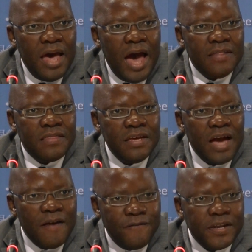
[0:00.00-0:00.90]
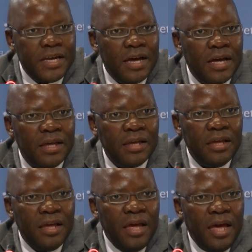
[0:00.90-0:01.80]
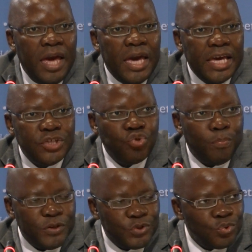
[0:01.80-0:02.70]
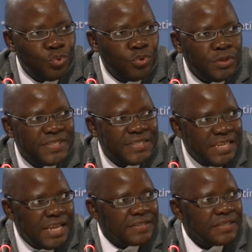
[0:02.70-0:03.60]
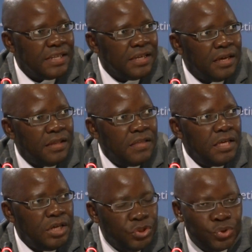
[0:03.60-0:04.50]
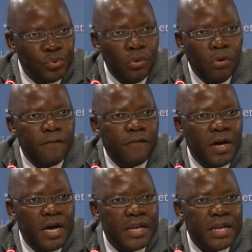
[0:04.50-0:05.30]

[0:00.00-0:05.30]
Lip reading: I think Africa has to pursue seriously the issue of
■ ■ ■ ■ ■
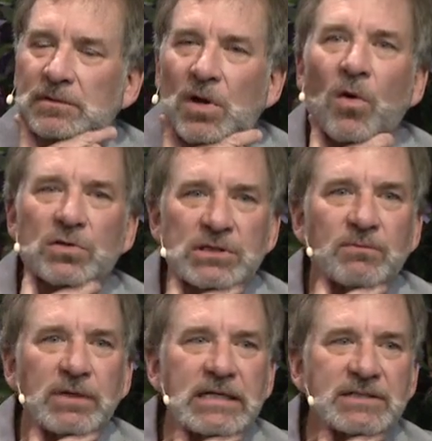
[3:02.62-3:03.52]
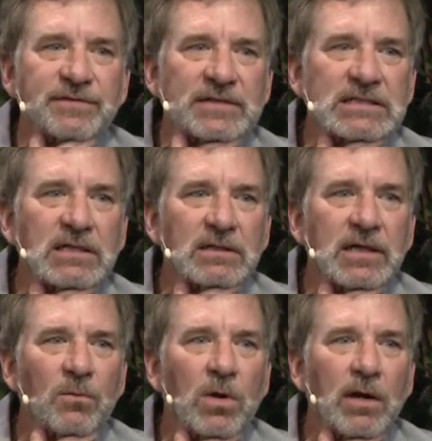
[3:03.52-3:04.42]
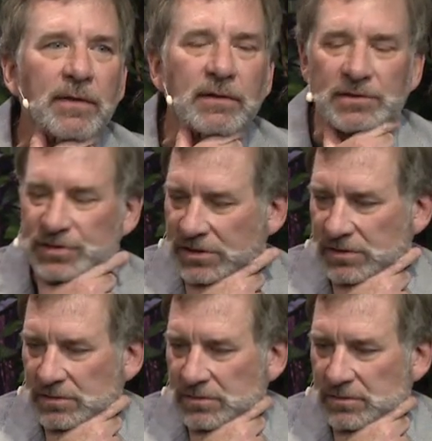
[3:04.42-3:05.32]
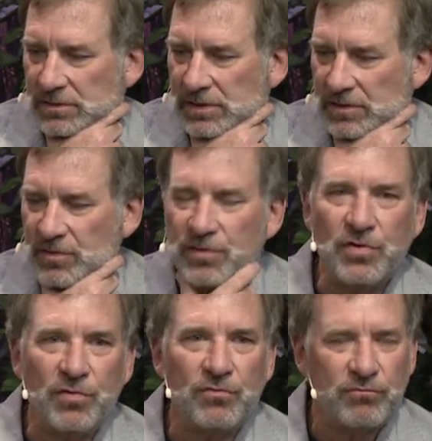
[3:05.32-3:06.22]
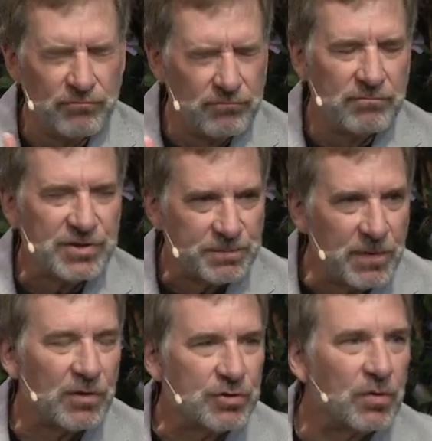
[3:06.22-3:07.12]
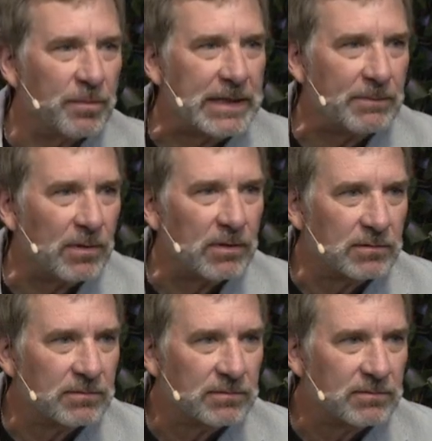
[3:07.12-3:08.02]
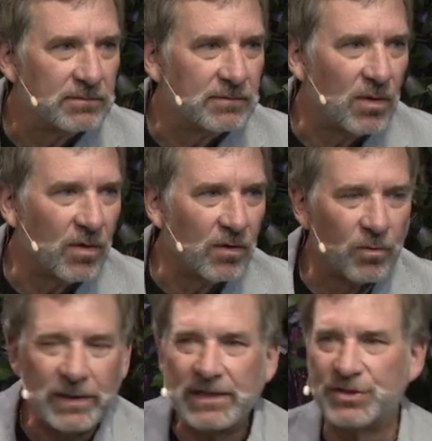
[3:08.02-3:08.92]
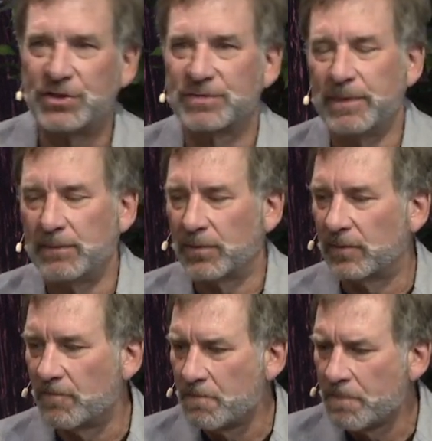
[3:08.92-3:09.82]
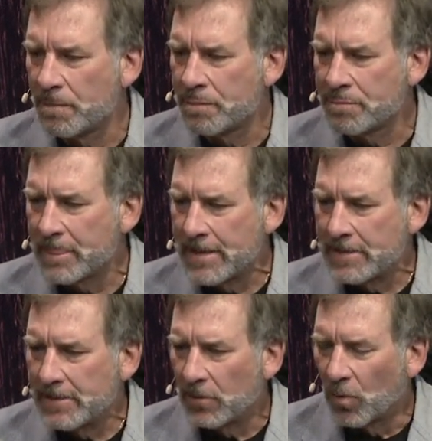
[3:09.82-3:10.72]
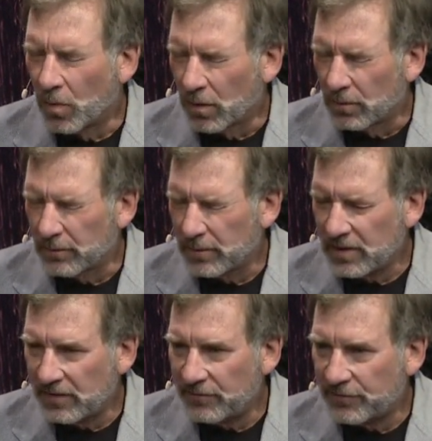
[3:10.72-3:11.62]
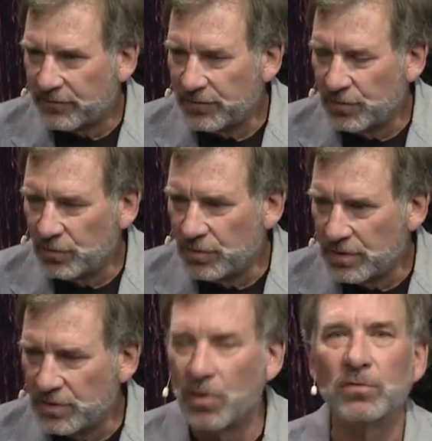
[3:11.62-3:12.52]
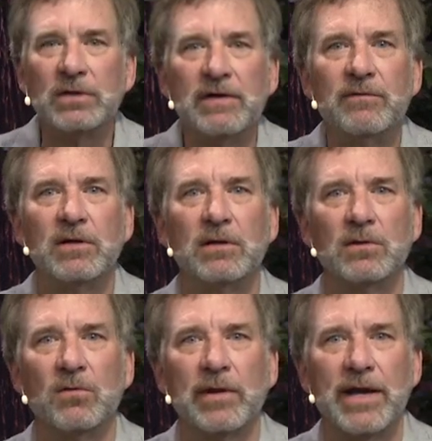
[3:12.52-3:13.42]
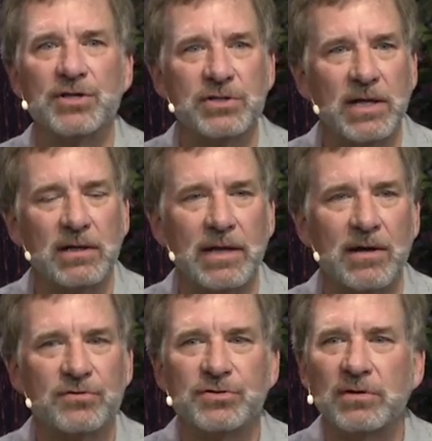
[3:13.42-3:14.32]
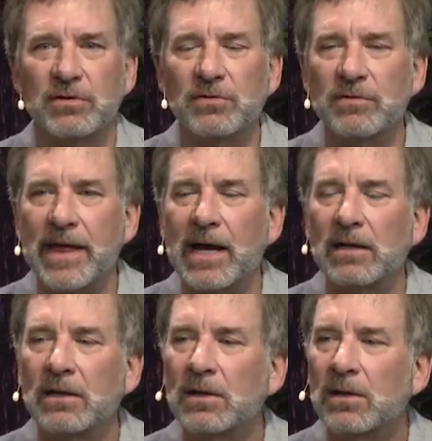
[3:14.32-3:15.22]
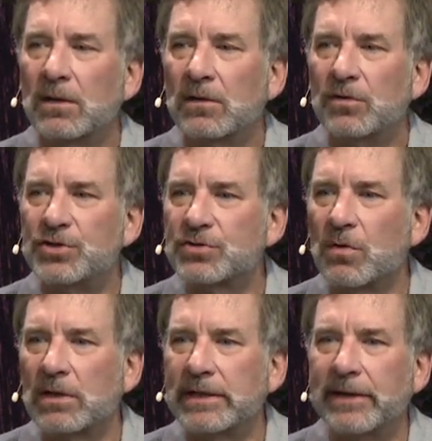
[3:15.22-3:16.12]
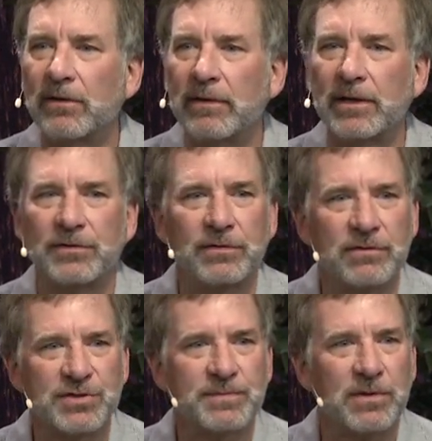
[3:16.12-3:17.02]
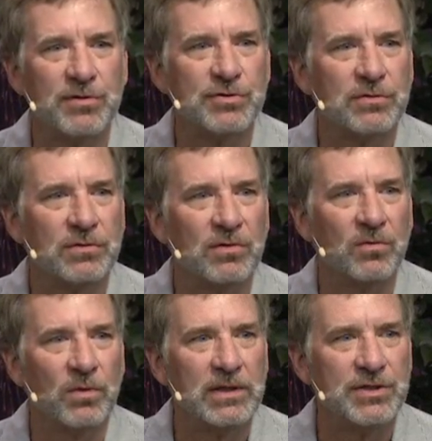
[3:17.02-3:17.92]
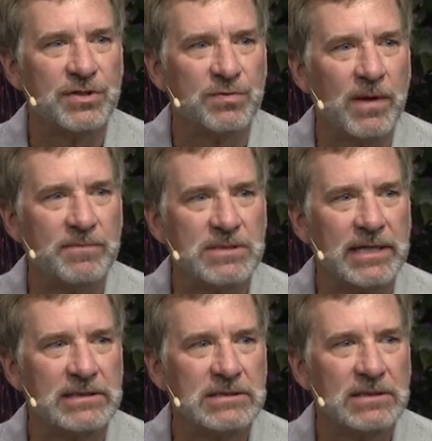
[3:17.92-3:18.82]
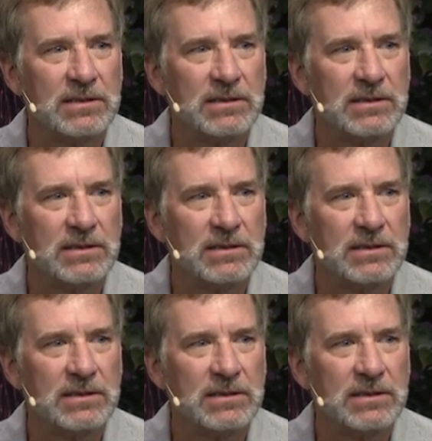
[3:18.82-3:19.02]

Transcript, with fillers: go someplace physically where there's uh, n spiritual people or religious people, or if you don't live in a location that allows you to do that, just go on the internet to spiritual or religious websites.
■ ■ ■ ■ ■
## Try it
The answer is those lines of the material above that run from the one containing "[0:00.00-0:00.90]" up to and including the one containing "Lip reading: I", restated exactly and without images.

## Exercise result
[0:00.00-0:00.90]
[0:00.90-0:01.80]
[0:01.80-0:02.70]
[0:02.70-0:03.60]
[0:03.60-0:04.50]
[0:04.50-0:05.30]

[0:00.00-0:05.30]
Lip reading: I think Africa has to pursue seriously the issue of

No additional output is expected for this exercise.